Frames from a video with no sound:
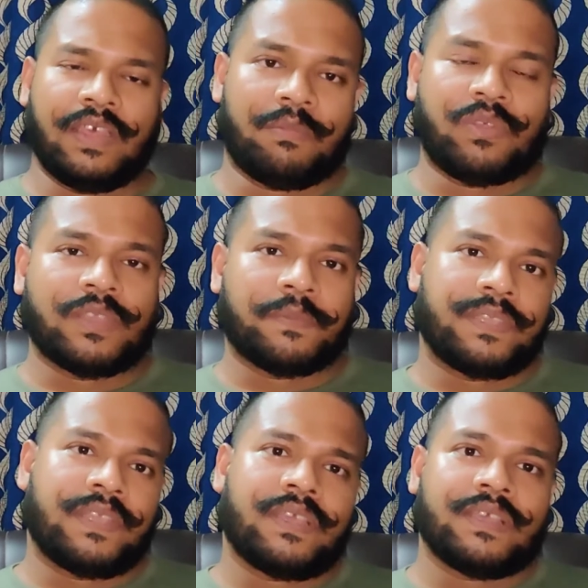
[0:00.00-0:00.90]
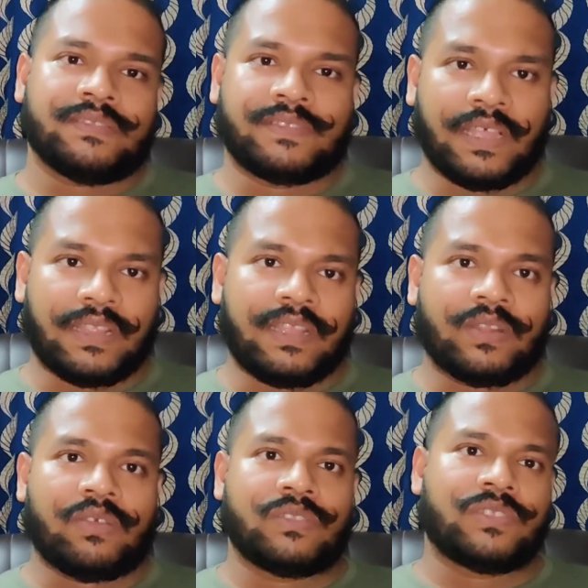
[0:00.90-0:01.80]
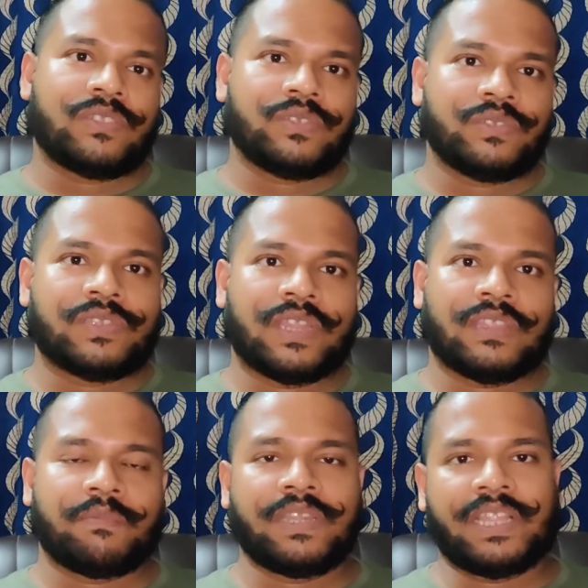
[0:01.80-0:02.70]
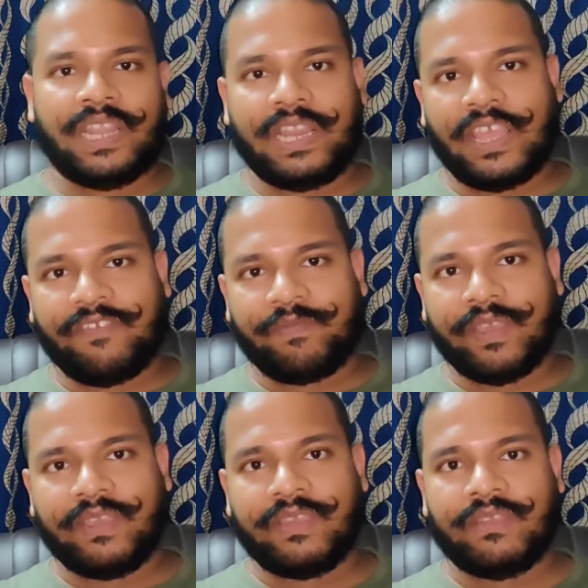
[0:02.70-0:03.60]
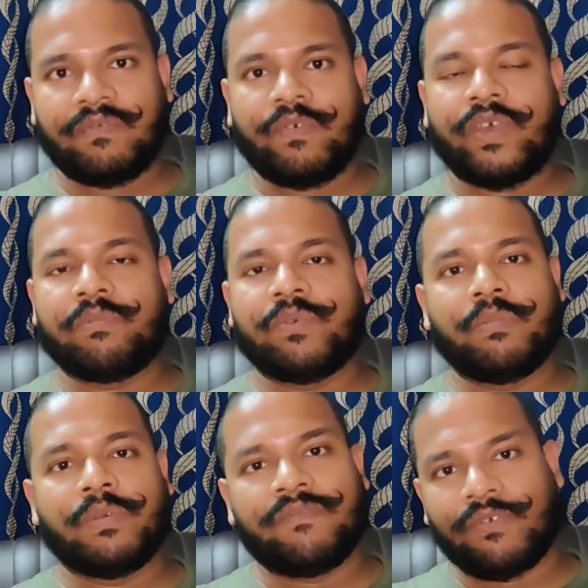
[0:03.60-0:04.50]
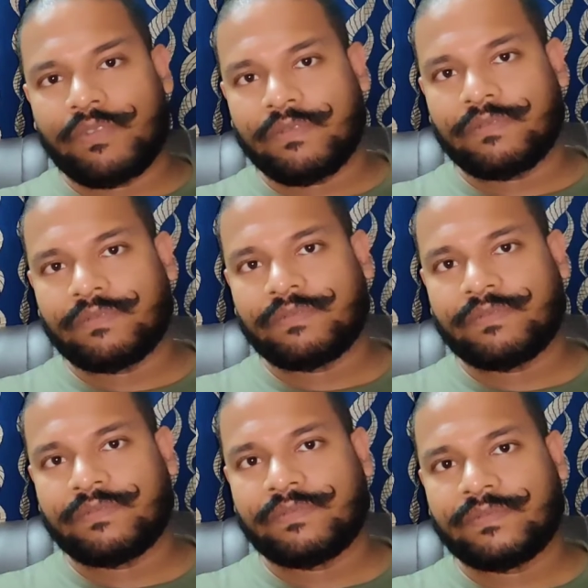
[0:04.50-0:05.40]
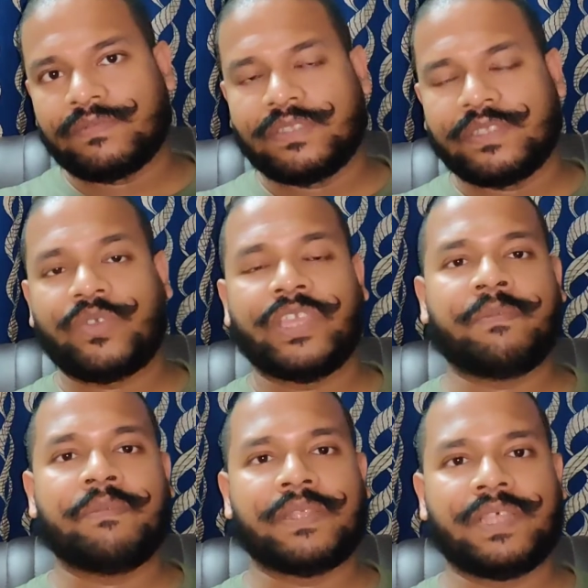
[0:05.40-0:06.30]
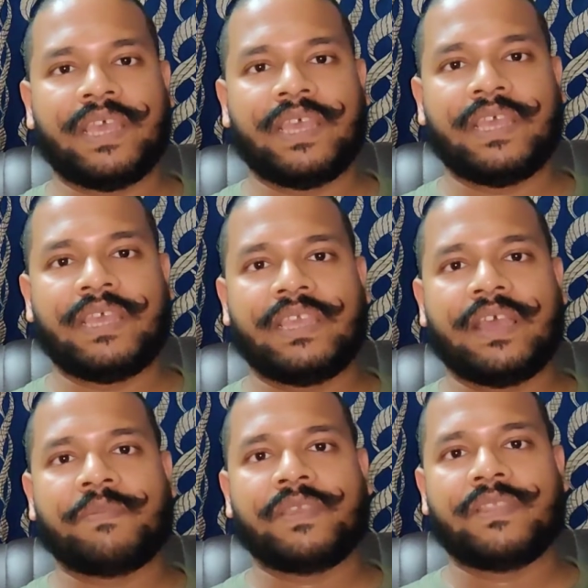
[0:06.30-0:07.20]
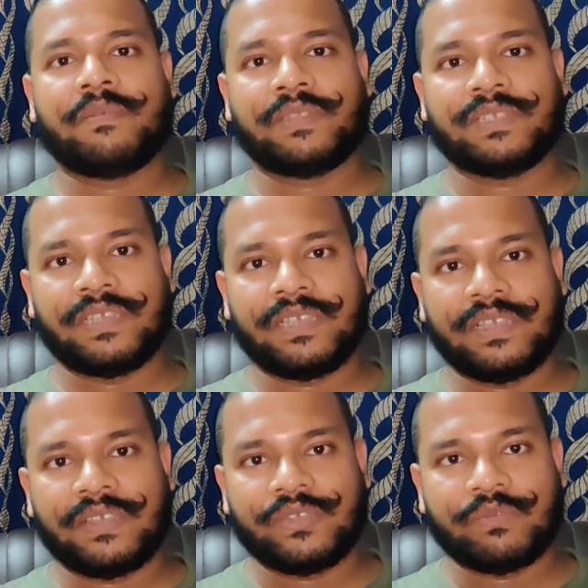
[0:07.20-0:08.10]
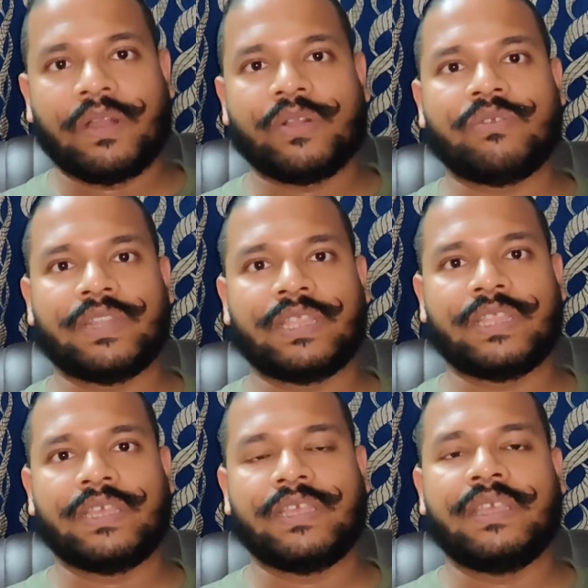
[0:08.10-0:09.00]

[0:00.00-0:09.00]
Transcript: हम लोग सबसे ज़्यादा टेक्नोलॉजी जो यूज़ करते हैं अपनी डेली लाइफ में वो है मोबाइल फ़ोन जिसको ये भी पता है कि आप कितने बजे सुबह को उठे थे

________________________________________

= Try it =
Transcribe exactly the lines that go from the one holding "[0:07.20-0:08.10]" through the last line of the entries, both included, and nothing besides them. Do not include any pictures.

= Answer space =
[0:07.20-0:08.10]
[0:08.10-0:09.00]

[0:00.00-0:09.00]
Transcript: हम लोग सबसे ज़्यादा टेक्नोलॉजी जो यूज़ करते हैं अपनी डेली लाइफ में वो है मोबाइल फ़ोन जिसको ये भी पता है कि आप कितने बजे सुबह को उठे थे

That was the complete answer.